This is the official implementation of our paper :
GLU-Net: Global-Local Universal Network for dense flow and correspondences (CVPR 2020-Oral).
Authors: Prune Truong, Martin Danelljan and Radu Timofte
[Paper]
[Website]
[Poster]
[Oral Video]
[Teaser Video]
Check out our related publication GOCor (website) and corresponding code here !
For an improved version of a dense correspondence network, also predicting a confidence mask, check out PDCNet (website) and code here.
For any questions, issues or recommendations, please contact Prune at [email protected]

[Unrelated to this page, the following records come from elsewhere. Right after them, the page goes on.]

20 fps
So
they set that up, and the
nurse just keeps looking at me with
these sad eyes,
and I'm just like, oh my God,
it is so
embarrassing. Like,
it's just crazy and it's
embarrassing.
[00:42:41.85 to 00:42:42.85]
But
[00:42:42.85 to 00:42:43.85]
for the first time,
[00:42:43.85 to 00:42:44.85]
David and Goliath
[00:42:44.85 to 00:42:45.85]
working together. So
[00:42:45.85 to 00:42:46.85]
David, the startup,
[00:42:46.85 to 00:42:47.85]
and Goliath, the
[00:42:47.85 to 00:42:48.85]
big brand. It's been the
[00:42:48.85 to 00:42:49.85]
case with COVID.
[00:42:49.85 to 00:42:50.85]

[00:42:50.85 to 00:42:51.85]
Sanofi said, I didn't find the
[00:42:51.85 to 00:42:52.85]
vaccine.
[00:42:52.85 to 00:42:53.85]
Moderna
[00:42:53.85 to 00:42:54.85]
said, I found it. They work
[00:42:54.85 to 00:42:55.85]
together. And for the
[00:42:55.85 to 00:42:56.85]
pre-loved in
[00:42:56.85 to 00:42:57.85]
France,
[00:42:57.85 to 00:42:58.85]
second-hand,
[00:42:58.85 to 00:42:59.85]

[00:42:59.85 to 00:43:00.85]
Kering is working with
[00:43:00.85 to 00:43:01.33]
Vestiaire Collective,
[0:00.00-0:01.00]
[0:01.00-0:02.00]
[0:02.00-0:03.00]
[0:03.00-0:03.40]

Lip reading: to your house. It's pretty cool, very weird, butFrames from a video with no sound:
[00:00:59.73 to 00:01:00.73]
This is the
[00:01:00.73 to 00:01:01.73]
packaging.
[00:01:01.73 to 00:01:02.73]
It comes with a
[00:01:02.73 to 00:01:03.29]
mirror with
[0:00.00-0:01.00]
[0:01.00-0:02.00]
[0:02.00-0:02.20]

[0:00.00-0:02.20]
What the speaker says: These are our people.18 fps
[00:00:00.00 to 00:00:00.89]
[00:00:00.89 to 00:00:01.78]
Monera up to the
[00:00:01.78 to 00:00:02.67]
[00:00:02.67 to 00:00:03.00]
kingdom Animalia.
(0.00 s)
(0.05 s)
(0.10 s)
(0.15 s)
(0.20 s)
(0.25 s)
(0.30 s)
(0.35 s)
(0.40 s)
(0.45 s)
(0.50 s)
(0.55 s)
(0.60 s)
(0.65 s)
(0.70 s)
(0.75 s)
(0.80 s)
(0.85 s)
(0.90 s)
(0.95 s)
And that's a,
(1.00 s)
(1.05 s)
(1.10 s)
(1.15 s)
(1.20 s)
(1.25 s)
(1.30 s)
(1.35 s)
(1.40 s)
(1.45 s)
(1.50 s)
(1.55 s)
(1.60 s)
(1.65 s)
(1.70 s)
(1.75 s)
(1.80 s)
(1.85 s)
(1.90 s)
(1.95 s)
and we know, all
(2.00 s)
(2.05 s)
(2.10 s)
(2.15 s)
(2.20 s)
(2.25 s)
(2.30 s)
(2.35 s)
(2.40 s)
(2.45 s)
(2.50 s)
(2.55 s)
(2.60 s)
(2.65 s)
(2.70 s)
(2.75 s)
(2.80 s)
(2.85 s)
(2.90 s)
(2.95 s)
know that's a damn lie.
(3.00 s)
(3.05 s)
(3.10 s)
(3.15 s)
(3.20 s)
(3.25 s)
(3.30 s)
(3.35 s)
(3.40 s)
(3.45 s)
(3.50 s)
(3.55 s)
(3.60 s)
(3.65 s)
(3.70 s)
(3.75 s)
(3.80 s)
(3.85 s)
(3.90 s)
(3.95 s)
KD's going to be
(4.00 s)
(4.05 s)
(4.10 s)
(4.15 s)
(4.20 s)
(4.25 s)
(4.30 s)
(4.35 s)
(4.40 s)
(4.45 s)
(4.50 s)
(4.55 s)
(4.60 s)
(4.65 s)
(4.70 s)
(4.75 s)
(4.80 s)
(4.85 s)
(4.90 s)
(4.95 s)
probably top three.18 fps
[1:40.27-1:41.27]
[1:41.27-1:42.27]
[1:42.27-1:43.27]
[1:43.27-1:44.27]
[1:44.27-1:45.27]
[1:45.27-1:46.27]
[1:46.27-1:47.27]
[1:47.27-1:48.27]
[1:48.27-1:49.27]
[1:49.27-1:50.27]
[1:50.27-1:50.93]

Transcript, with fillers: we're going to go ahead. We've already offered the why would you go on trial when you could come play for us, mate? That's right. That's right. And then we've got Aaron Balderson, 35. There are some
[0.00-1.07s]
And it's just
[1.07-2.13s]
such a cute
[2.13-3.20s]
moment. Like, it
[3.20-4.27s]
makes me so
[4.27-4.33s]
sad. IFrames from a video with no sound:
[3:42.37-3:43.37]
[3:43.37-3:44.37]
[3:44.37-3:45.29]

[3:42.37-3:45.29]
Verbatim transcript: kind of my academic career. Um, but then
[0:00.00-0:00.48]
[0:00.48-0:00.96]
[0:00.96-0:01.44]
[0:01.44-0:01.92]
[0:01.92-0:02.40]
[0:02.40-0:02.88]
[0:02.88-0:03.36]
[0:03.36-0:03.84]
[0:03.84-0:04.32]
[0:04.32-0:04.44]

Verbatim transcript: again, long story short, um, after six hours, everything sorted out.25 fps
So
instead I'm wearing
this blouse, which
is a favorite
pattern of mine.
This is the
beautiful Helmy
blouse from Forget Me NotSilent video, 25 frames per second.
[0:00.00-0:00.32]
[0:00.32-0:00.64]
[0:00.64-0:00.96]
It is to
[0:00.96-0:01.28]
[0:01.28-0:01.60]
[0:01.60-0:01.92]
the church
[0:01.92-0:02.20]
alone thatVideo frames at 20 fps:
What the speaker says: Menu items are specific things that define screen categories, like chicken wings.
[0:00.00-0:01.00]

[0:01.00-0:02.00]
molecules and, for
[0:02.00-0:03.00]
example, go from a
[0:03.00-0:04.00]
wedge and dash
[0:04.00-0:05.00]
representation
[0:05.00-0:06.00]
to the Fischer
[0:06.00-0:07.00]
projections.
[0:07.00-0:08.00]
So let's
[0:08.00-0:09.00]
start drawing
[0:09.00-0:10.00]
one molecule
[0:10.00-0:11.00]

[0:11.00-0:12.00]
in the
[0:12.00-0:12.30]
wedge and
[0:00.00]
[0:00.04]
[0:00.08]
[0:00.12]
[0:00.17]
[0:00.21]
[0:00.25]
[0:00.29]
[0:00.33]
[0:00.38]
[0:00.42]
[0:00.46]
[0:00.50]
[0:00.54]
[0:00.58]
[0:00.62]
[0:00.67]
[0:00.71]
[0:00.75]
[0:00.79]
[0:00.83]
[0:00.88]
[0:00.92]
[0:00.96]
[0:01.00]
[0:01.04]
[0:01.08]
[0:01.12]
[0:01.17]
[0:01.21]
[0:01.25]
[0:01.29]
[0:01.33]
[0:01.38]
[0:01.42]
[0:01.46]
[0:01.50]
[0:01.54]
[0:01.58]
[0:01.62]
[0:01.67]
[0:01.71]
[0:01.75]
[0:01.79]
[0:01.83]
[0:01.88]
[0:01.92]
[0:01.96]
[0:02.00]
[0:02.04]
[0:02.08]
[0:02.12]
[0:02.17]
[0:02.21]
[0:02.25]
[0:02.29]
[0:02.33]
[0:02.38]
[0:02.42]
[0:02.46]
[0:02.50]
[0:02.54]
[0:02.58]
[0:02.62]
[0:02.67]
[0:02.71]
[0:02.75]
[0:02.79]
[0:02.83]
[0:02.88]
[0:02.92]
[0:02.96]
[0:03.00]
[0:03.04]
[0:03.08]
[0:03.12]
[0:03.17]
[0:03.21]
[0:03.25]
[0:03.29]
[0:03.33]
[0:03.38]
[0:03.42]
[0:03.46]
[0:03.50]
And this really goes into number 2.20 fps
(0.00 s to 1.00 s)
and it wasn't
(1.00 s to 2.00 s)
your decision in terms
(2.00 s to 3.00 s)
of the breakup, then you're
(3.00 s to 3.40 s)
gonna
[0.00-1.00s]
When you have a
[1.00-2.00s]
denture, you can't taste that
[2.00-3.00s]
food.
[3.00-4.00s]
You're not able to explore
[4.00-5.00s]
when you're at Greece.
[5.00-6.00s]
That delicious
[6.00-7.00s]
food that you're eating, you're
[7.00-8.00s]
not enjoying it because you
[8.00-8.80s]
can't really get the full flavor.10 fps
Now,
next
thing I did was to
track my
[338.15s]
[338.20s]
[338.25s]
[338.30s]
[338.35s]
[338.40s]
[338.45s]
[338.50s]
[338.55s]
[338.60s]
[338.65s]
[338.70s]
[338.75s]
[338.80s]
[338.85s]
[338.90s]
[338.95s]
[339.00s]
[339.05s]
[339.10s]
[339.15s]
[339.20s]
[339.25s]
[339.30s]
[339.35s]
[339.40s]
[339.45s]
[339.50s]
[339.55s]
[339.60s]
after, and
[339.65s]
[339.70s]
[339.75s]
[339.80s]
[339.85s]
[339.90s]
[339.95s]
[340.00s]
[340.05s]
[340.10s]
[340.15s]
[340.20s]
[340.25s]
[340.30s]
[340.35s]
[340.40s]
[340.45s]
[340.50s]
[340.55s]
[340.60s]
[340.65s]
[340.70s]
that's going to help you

If our project is helpful for your research, please consider citing :
@inproceedings{GLUNet_Truong_2020,
title = {{GLU-Net}: Global-Local Universal Network for dense flow and correspondences},
author = {Prune Truong and
Martin Danelljan and
Radu Timofte},
year = {2020},
booktitle = {2020 {IEEE} Conference on Computer Vision and Pattern Recognition, {CVPR} 2020}
}
06/03/2022: We found that significantly better performance and reduced training time are obtained when initializing with bilinear interpolation weights the weights of the transposed convolutions used to upsample the predicted flow fields between the different pyramid levels. We have integrated this initialization as the default. We might provide updated pre-trained weights as well. Alternatively, one can directly simply use bilinear interpolation for upsampling with similar (maybe a bit better) performance, which is also now an option proposed.
Our model GLU-Net is illustrated below:
The models, evaluation and training codes for Local-Net (a 3 level pyramidal network with only local correlations), Global-Net (a 3 levels pyramidal network with a single global correlation followed by concatenation of feature maps) and GLOCAL-Net (a combination of the two, a 3 levels pyramidel network with a single global correlation followed by two local correlation layers) are also available for reference. They are all illustrated below:
For more details, refer to our paper
- Installation
- Test on your own image pairs !
- Datasets downloading
- Training
- Evaluation
- Acknowledgement
- Changelog
Note that the models were trained with torch 1.0. Torch versions up to 1.7 were tested for inference on testing datasets but NOT for training, so I cannot guarantee that the models train smoothly for higher torch versions.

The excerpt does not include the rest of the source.